Top of INPUT DATA
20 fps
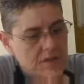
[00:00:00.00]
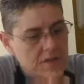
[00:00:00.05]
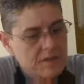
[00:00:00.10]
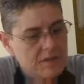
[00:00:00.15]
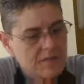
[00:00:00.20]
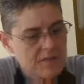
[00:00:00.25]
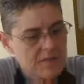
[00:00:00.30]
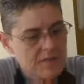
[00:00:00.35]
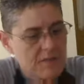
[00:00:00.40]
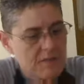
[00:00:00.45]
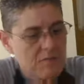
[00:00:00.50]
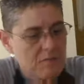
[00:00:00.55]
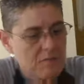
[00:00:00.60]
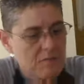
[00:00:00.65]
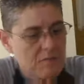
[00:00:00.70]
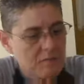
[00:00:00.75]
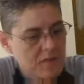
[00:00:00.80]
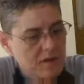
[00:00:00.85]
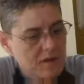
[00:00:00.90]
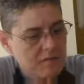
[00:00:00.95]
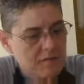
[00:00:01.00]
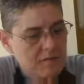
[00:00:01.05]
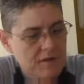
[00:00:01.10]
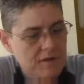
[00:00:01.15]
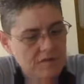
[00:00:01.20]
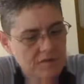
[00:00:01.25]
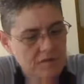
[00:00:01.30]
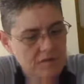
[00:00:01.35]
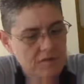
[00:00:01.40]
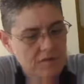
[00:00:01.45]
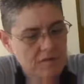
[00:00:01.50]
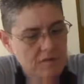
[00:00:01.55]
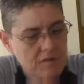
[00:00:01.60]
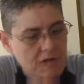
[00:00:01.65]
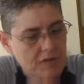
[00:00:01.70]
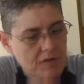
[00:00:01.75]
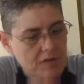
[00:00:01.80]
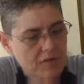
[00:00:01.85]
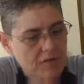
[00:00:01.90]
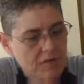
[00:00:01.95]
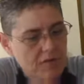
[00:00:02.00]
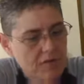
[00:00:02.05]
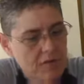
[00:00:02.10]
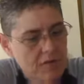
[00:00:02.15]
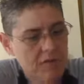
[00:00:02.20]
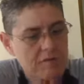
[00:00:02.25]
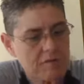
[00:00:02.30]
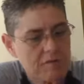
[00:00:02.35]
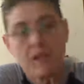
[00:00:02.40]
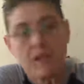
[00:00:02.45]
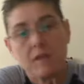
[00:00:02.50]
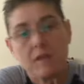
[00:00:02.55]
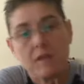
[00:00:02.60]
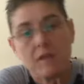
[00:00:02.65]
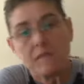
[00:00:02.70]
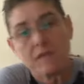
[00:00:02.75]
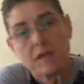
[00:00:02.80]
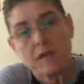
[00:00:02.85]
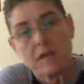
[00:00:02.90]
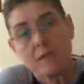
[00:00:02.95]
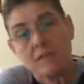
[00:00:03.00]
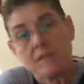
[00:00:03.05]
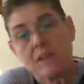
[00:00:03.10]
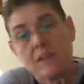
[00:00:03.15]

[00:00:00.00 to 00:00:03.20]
In Cyborg Manifesto asks, do I ever date femmes?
Bottom of INPUT DATA
*ASSIGNMENT:*
Every line of the records above must reappear exactly, though the pictures must not.

*RESULT OF THE TASK:*
20 fps
[00:00:00.00]
[00:00:00.05]
[00:00:00.10]
[00:00:00.15]
[00:00:00.20]
[00:00:00.25]
[00:00:00.30]
[00:00:00.35]
[00:00:00.40]
[00:00:00.45]
[00:00:00.50]
[00:00:00.55]
[00:00:00.60]
[00:00:00.65]
[00:00:00.70]
[00:00:00.75]
[00:00:00.80]
[00:00:00.85]
[00:00:00.90]
[00:00:00.95]
[00:00:01.00]
[00:00:01.05]
[00:00:01.10]
[00:00:01.15]
[00:00:01.20]
[00:00:01.25]
[00:00:01.30]
[00:00:01.35]
[00:00:01.40]
[00:00:01.45]
[00:00:01.50]
[00:00:01.55]
[00:00:01.60]
[00:00:01.65]
[00:00:01.70]
[00:00:01.75]
[00:00:01.80]
[00:00:01.85]
[00:00:01.90]
[00:00:01.95]
[00:00:02.00]
[00:00:02.05]
[00:00:02.10]
[00:00:02.15]
[00:00:02.20]
[00:00:02.25]
[00:00:02.30]
[00:00:02.35]
[00:00:02.40]
[00:00:02.45]
[00:00:02.50]
[00:00:02.55]
[00:00:02.60]
[00:00:02.65]
[00:00:02.70]
[00:00:02.75]
[00:00:02.80]
[00:00:02.85]
[00:00:02.90]
[00:00:02.95]
[00:00:03.00]
[00:00:03.05]
[00:00:03.10]
[00:00:03.15]

[00:00:00.00 to 00:00:03.20]
In Cyborg Manifesto asks, do I ever date femmes?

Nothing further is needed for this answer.